May 25, 2011 10:18 PM by John Reger
When we've got recyclable materials at home, we toss them into those blue cans, regardless of what's they're made of. From most of San Luis Obispo County, it all ends up at the Cold Canyon Processing Facility in Edna Valley. Don Carrick of San Luis Obispo wanted to know, "How does it all get separated?.
Garbage trucks dump mixed loads of recyclables at the facility that are pushed onto a giant belt then moved upward to a complicated conveyor system.
"Once it gets here it's my material," says John Ryan. He's managed the facility since it opened in 2000. Using mining technology, materials are separated mechanically and by hand.
To start, workers pull out anything that can't be recycled like styrofoam, food, and certain plastics. Cardboard stays on the belt and gets spit out for bundling. Cans, plastic bottles and glass containers drop through holes onto a new belt that climbs upward from a lower level.
Workers along each belt sift out whatever doesn't belong. Certain metals are separated out by the powerful, rotating magnet that lifts up items like cans and tosses them into a bin.
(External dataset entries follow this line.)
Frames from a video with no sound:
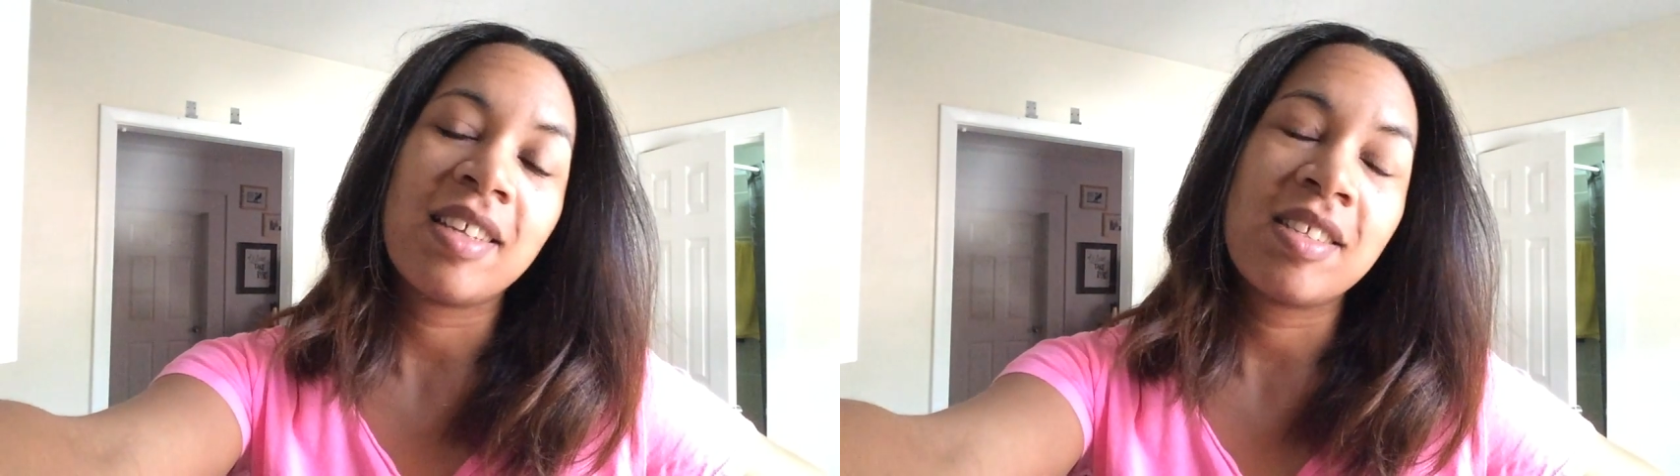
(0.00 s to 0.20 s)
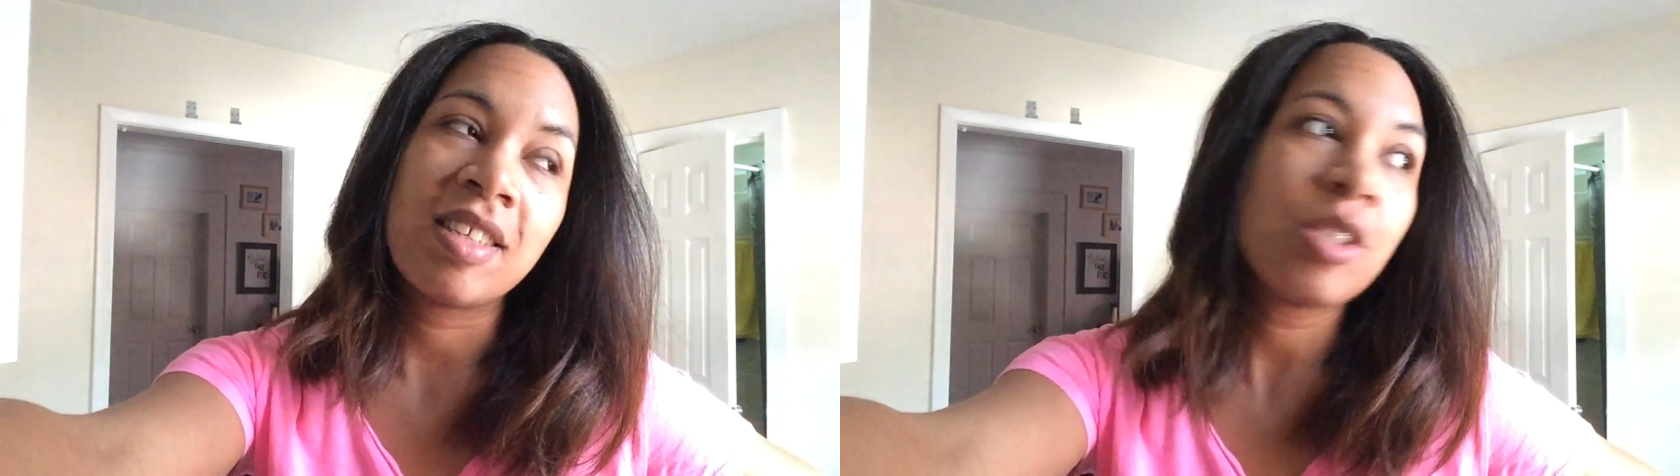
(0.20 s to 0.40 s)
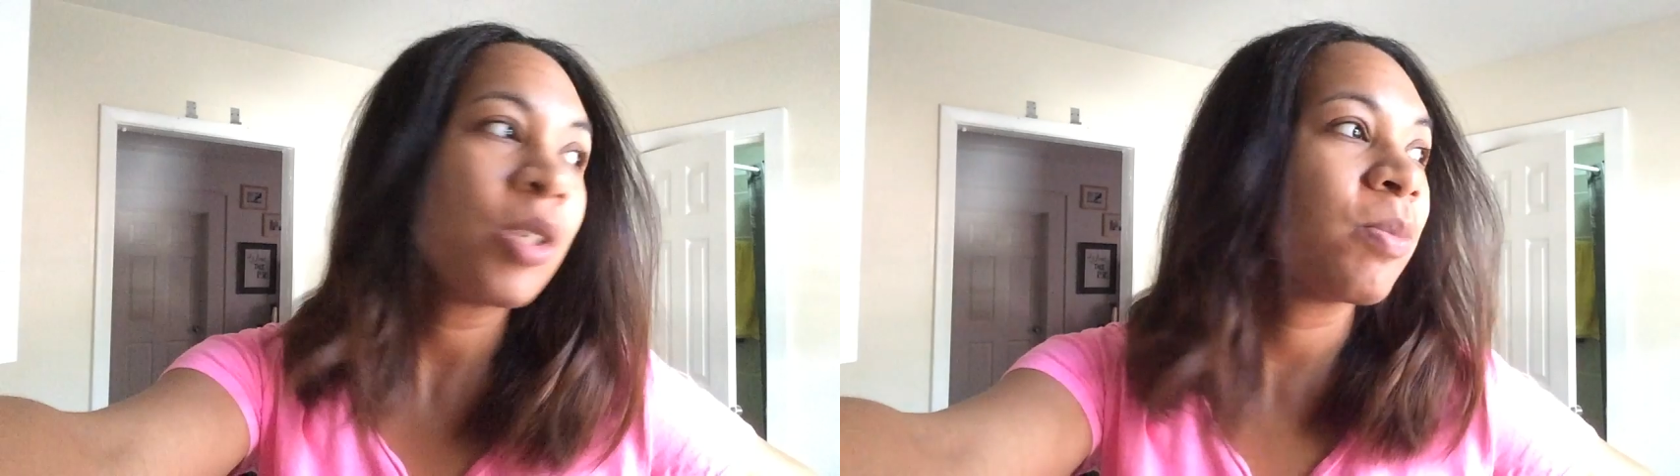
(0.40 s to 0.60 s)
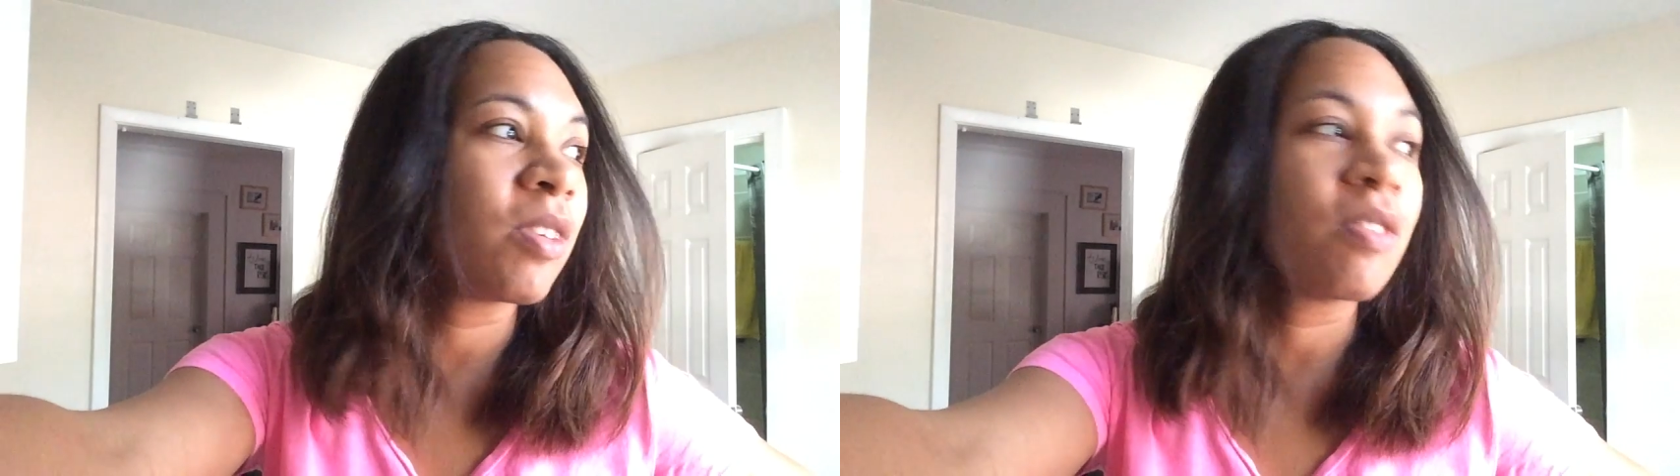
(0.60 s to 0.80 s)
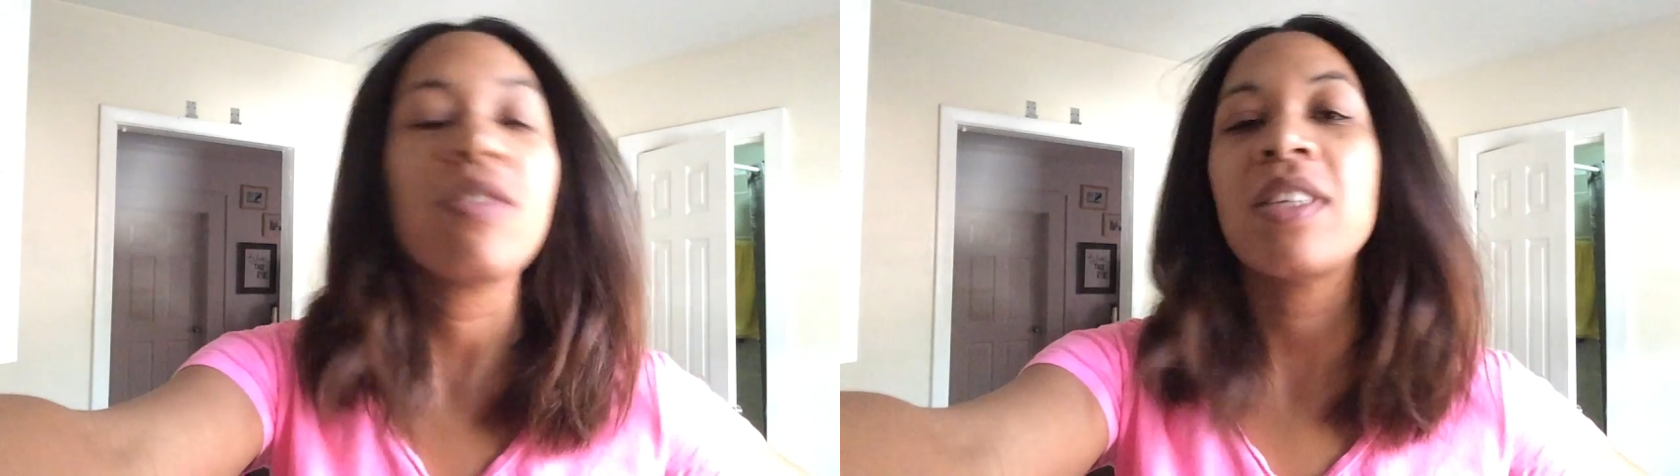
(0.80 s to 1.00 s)
It's such a
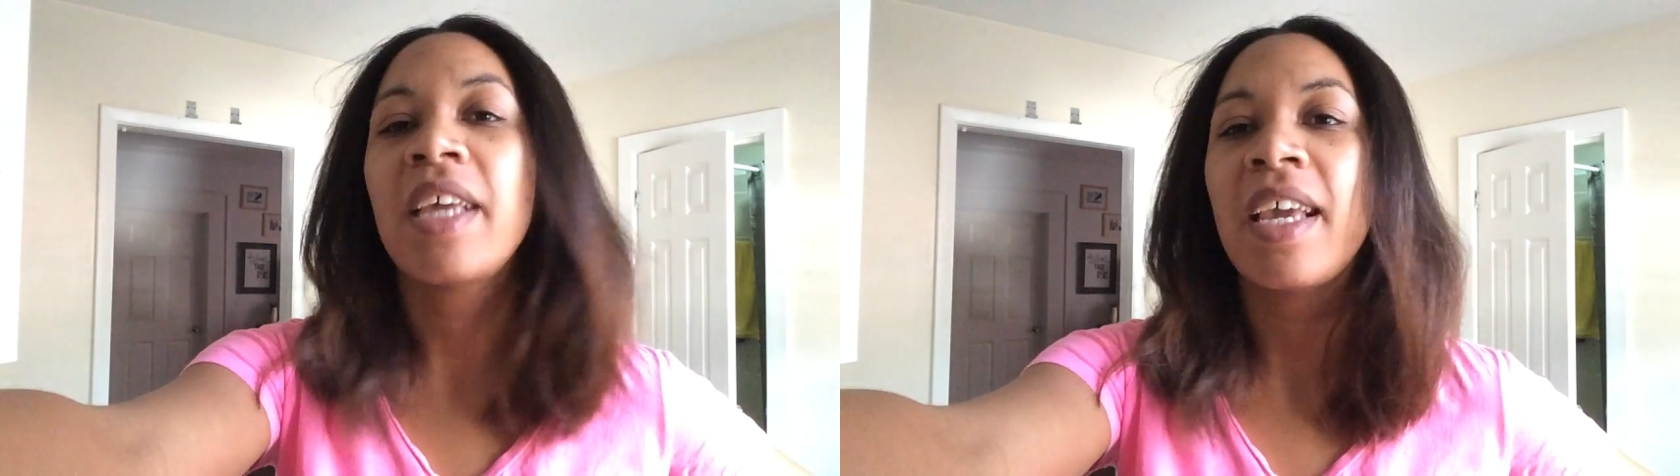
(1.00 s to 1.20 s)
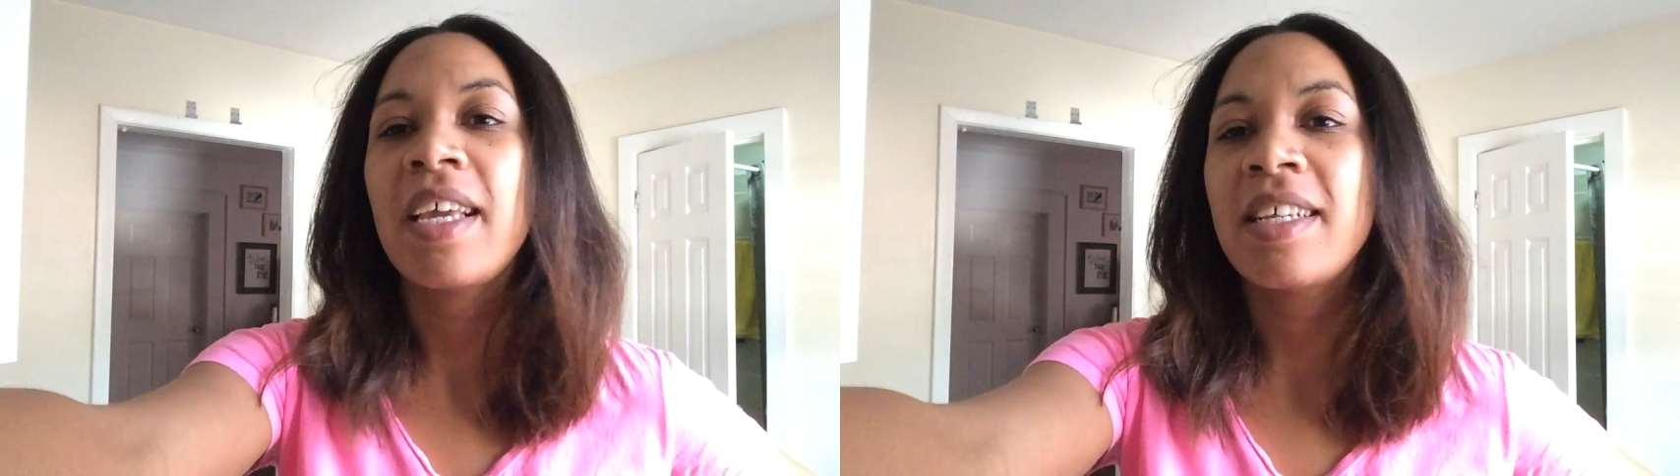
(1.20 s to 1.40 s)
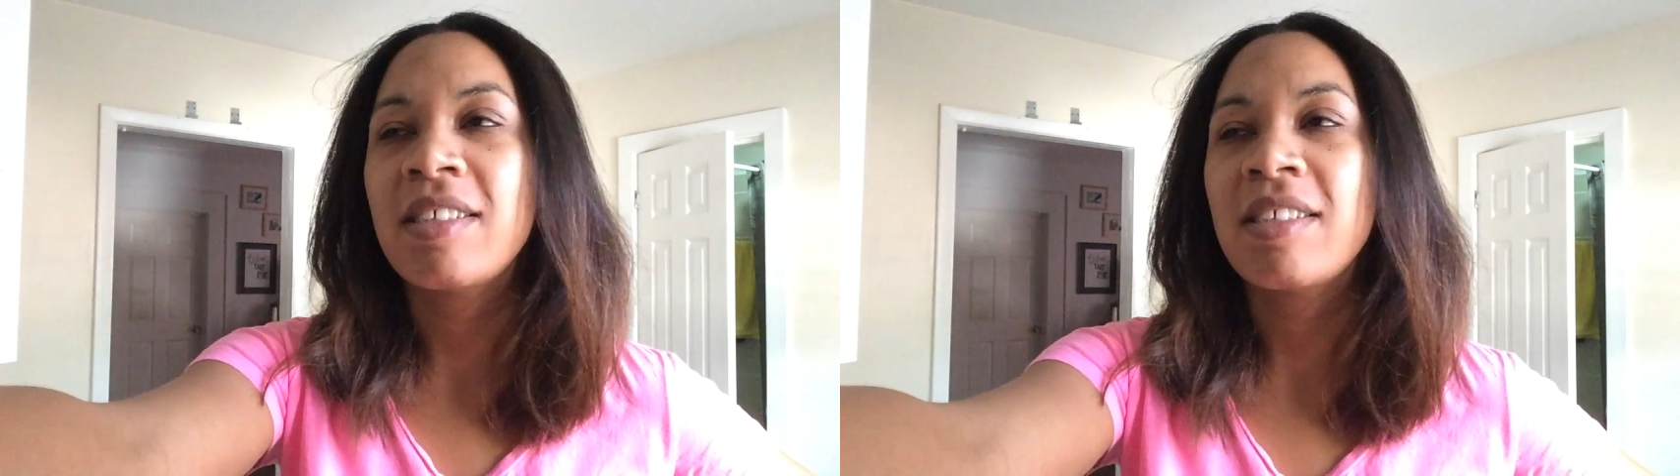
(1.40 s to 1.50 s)
beautiful day.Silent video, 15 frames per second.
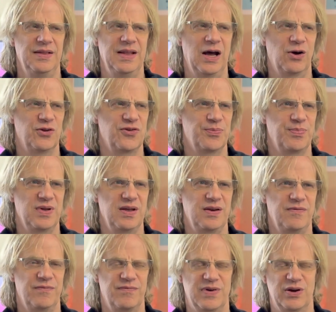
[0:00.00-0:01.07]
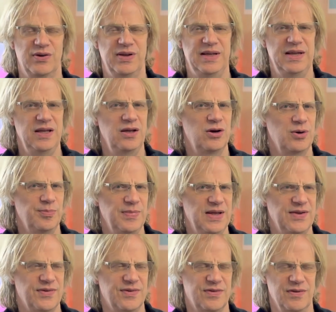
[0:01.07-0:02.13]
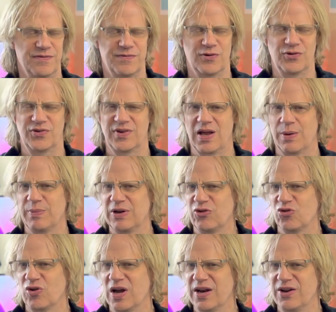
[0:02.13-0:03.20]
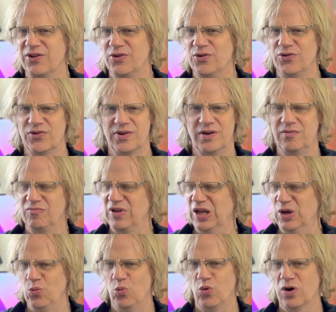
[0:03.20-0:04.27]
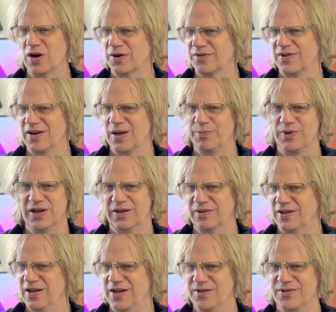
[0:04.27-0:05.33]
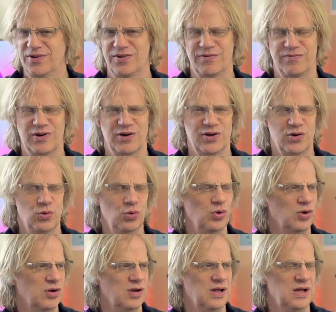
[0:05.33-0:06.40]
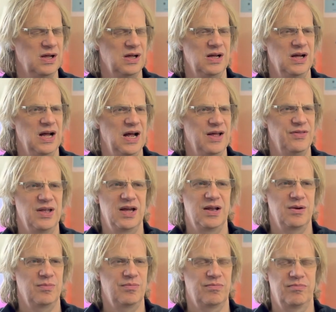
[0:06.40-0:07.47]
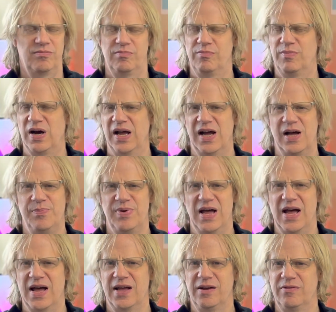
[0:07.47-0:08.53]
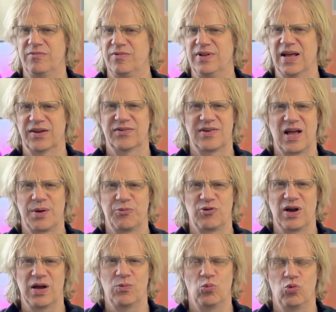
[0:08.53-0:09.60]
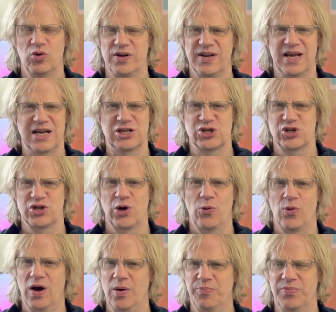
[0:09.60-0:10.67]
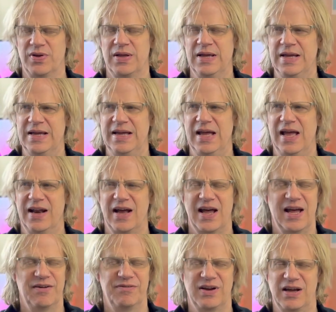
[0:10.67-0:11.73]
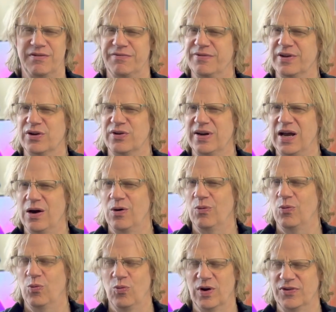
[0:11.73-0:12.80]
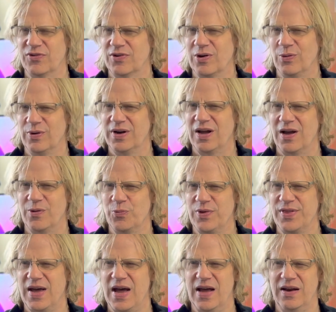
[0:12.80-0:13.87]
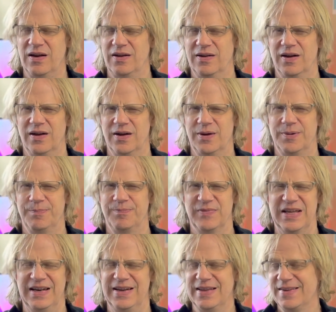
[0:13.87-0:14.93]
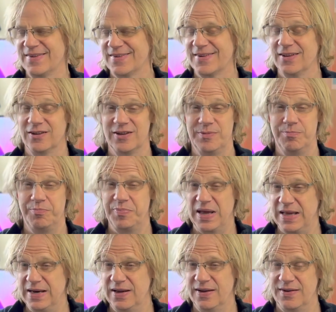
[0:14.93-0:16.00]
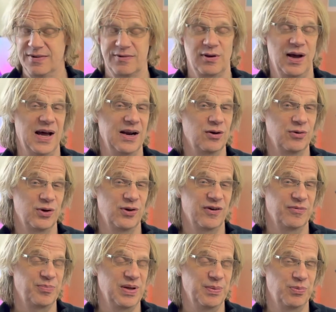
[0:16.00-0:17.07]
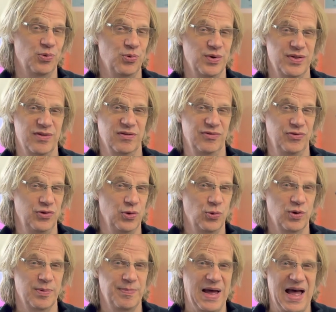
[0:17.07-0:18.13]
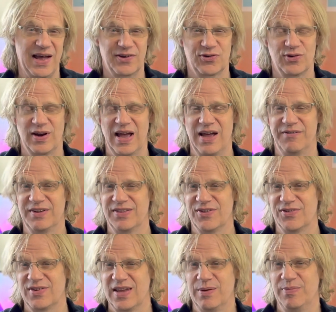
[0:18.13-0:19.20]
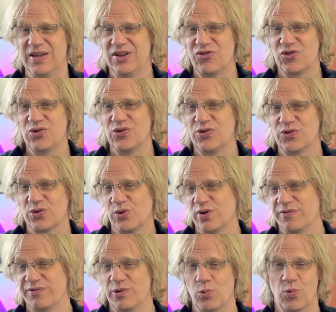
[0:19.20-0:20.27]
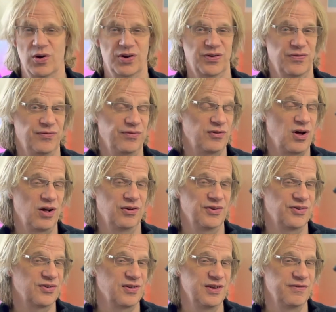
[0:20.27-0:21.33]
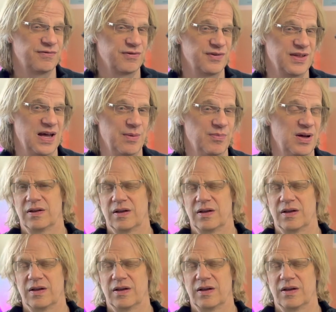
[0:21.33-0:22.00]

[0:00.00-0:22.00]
Now it's been very hit or miss. The first time I tried to use it, it worked, and I'm like, hey, this is very cool. And then my iPad next time around would not show up and I have not figured out what's going on with that. Um, it is still in beta, so I don't know if people with newer Macs are having the same issues or if it works flawlessly for them.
On the non-ferrous metal belt, a special electrical current kicks off things like soda cans into one silo while other materials fall below into another silo.
Screens with smaller and smaller holes shake glass particles down to the finest dimensions.
The facility separates 120 tons of materials a day, up to 3000 tons a month. "And that's all material we're keeping out of the landfill," says Ryan. "It's a community effort and an effort on our part as the local garbage company." Ryan says of all the stuff that comes into the facility, only about 5 percent ends up in the landfill."
In the final step, the materials are separately compressed into huge bales and sent off to customers who buy the raw materials.